[Instructions for the task]
Lower down are entries containing pictures. Copy exactly, without those pictures, the lines from the line with "[2:03.00-2:03.90]" through the line with "[2:10.20-2:11.00]".

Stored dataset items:
^^^^

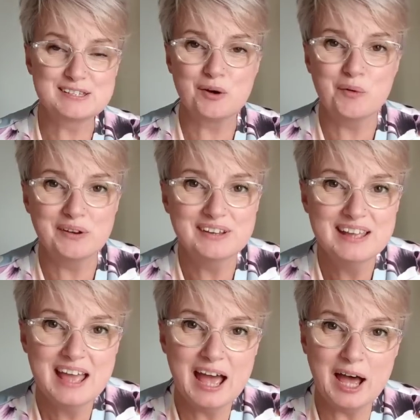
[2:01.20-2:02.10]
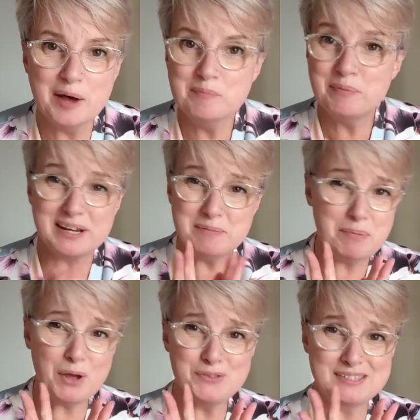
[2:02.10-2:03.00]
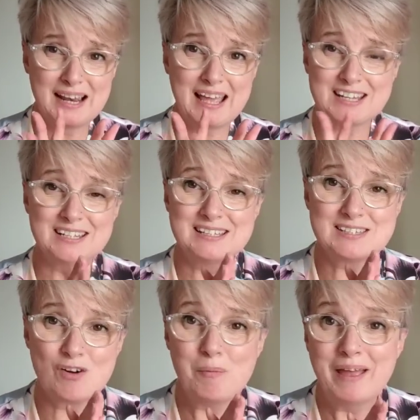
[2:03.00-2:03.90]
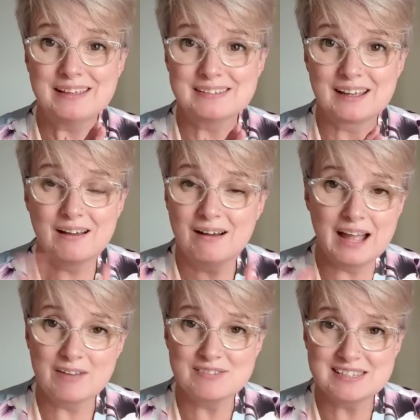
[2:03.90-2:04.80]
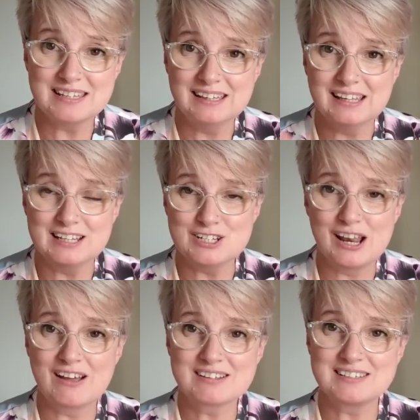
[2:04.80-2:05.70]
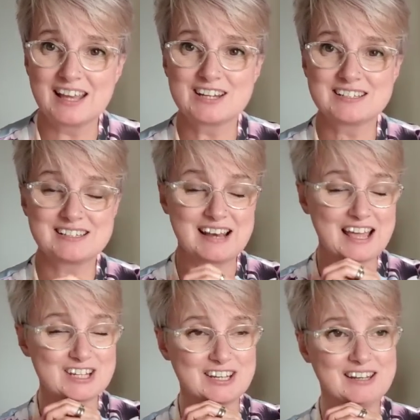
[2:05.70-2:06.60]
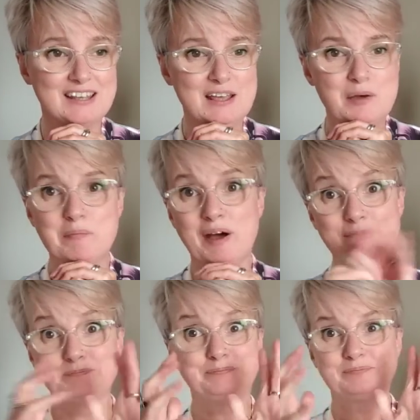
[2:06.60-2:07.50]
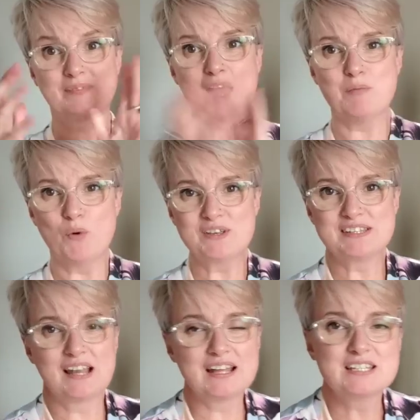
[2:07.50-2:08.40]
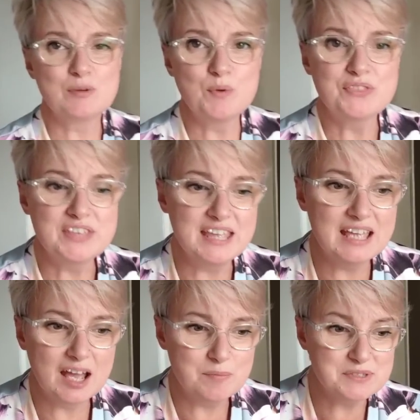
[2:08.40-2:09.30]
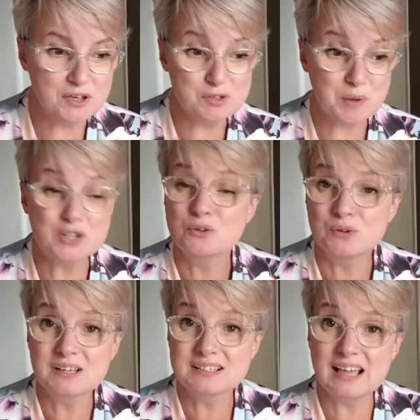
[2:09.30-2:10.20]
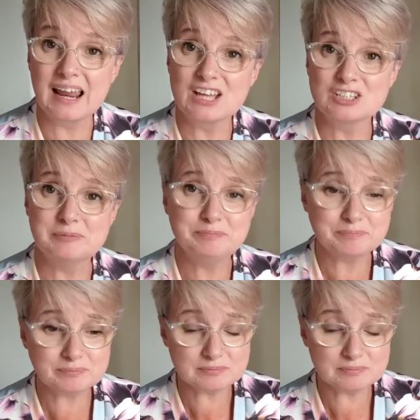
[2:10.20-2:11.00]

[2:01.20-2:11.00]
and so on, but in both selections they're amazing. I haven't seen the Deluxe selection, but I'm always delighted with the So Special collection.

^^^^

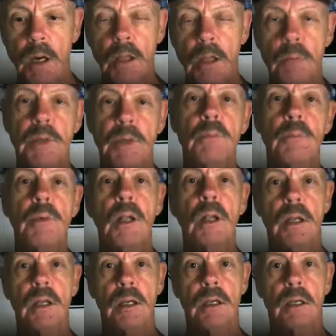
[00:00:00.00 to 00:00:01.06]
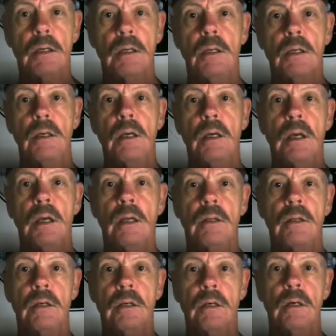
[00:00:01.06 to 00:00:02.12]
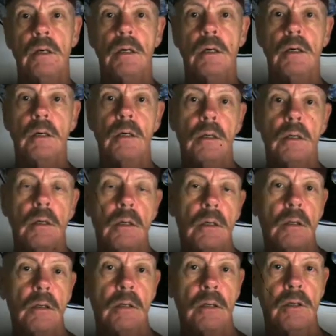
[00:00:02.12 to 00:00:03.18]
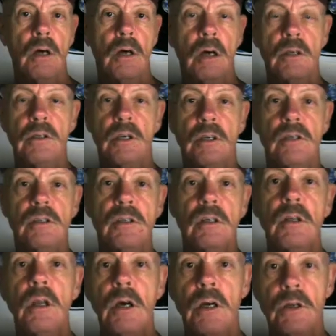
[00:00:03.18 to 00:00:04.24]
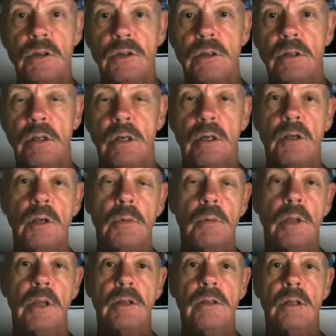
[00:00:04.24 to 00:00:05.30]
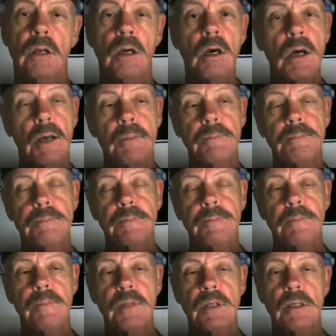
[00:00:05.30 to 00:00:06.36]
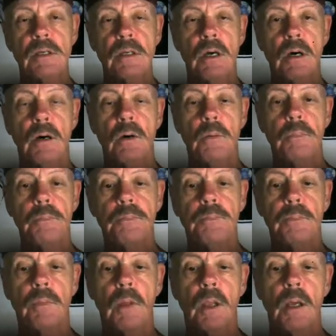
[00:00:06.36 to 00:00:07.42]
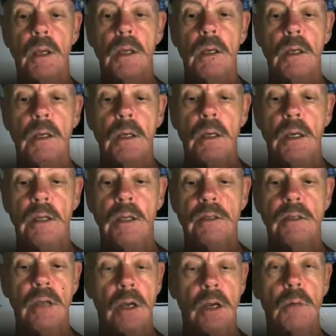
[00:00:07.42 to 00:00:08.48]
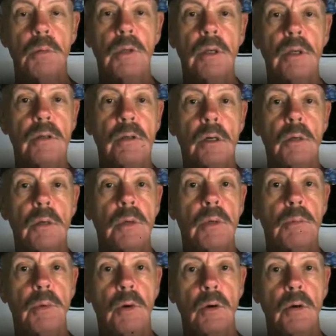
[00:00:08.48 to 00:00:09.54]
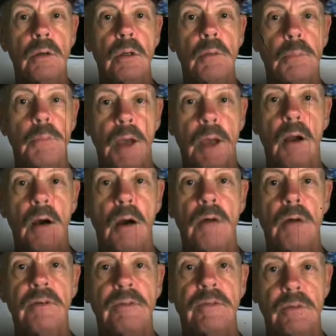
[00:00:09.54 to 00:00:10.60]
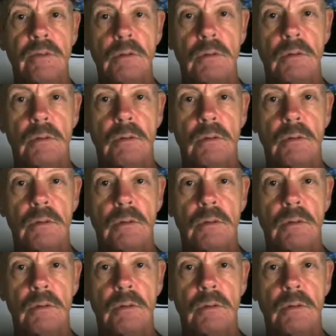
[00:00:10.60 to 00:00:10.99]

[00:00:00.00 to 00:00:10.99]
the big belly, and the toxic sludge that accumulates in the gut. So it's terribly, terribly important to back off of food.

^^^^

[Response]
[2:03.00-2:03.90]
[2:03.90-2:04.80]
[2:04.80-2:05.70]
[2:05.70-2:06.60]
[2:06.60-2:07.50]
[2:07.50-2:08.40]
[2:08.40-2:09.30]
[2:09.30-2:10.20]
[2:10.20-2:11.00]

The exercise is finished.